A jury Wednesday found a Lincoln man guilty of shooting his then-girlfriend during a Halloween-night fight in 2019 as she sat in an SUV, rejecting a defense theory that the woman, a trouble-making ex who admittedly tried to bribe him, had made up the story.
The man on trial, Ryan Long, already is serving time for shooting and killing a man seven months later, though the jury wasn't told that information.
Last October, another Lancaster County jury in the same courtroom found the 31-year-old guilty of manslaughter and use of a firearm to commit a felony for the shooting death of Michael Whitemagpie in an alley near 33rd and T streets before sunrise May 23, 2020.
The state had argued it was first-degree murder. Long argued it was self-defense. The jury rejected both, ultimately finding him guilty of a killing without malice upon a sudden quarrel.
People are also reading…
A month later, Lancaster County District Court Judge Jodi Nelson sentenced him to 49 to 60 years in prison for it, plus another one to three years on a felony DUI charge.
In the latest trial, which started Monday, Long was accused of second-degree assault, use of a firearm to commit a felony and possession of a firearm by a prohibited person.
Champaynne King, now 23, alleges that at about 4 a.m. Nov. 1, 2019, after being out Halloween night, she and Long got into an argument about his cellphone, which she'd taken.
He was outside the driver's side of a Nissan Pathfinder parked at 21st and Garfield streets. She was in the passenger seat, with Long's cousin in the driver's seat, when, she says, Long fired a gun with the bullet hitting her right thigh and going out the passenger side door.
King didn't report it for six weeks, at which point police documented her healing wounds and the hole in the Pathfinder.
In closing arguments Tuesday, Deputy Lancaster County Attorney Ashley Bohnet said King wasn't the perfect victim.
"But no matter what her mistakes were, that's no justification for what Ryan Long did to her back on Nov. 1, 2019," she said.
King told the jury she didn't realize she'd been shot at first, it happened so quickly. The confrontation was over within 30 seconds.
After, King said, Long's cousin took her to a friend's to get her cleaned up, then took her to a hotel.
She also admitted she'd tried to bribe Long, telling him for $10,000 she could "make it go away," a fact Long's attorney, Nancy Peterson, pounced on in closing arguments.
"This is a woman you would not trust to walk your dog," the attorney said. "How can you trust this woman with the verdict?"
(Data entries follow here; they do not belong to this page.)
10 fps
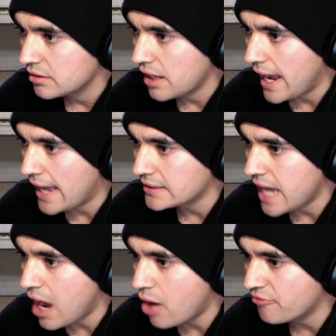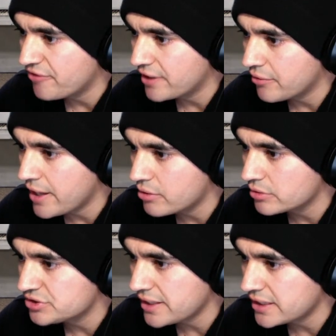And now Figueiredo is
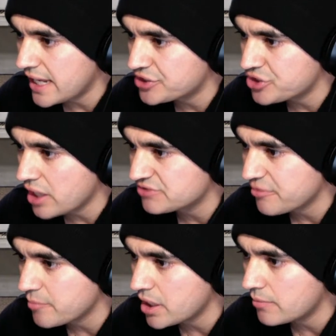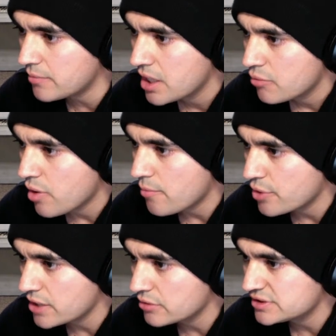trying to land shots from up while
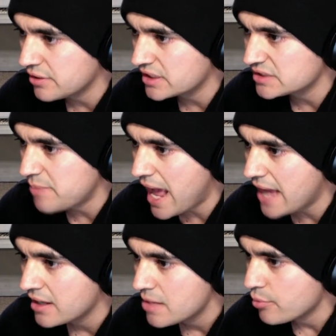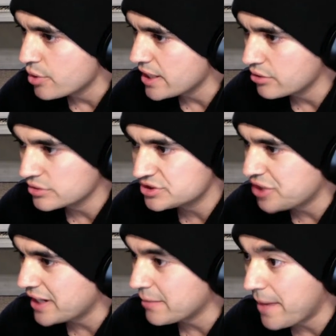Moreno's still on his back. Moreno is just
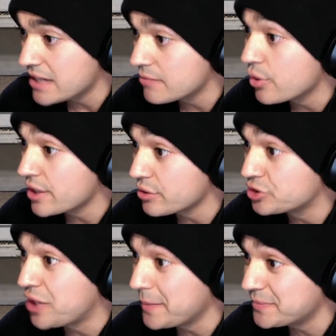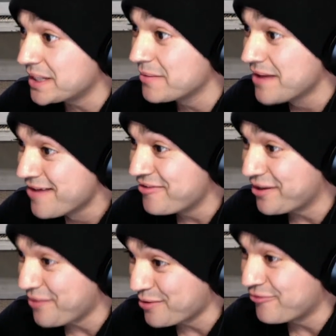trying to bait him. Moreno tripped him.
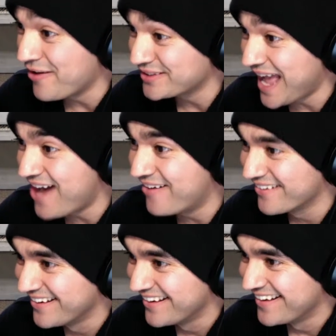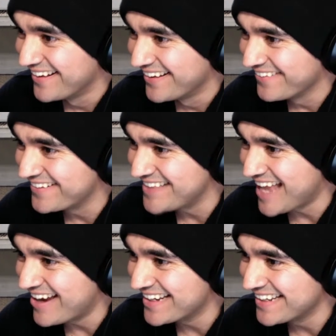Figueiredo fell down. You could tell
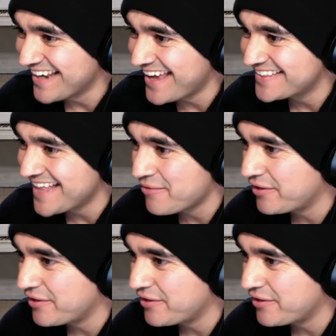he didn't like that.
But perhaps the most damning evidence came in the form of texts sent four days after the shooting between Long's number and a number Long's cousin used where he called Long out for "blowing the hammer 2 inches from my face," after talking about taking care of her to make sure she didn't name any names.
At trial, Long took the stand against the advice of his attorney to tell the jury that while he is a convicted felon and did possess a firearm a month or two after the incident (thereby admitting one of the charges), he didn't do what the state alleges.
"I guess the bottom line, the question is, did you shoot Champaynne King?" Peterson asked him.
"No," Long said.
"Do you know how she got those injuries?" the attorney asked.
"I have no idea," he answered.
The case was submitted to the jury at 4:30 p.m. Tuesday, which returned with guilty verdicts on all three charges midmorning Wednesday.
Long will face a minimum of eight years in prison and up to 120 on the charges at his sentencing in June.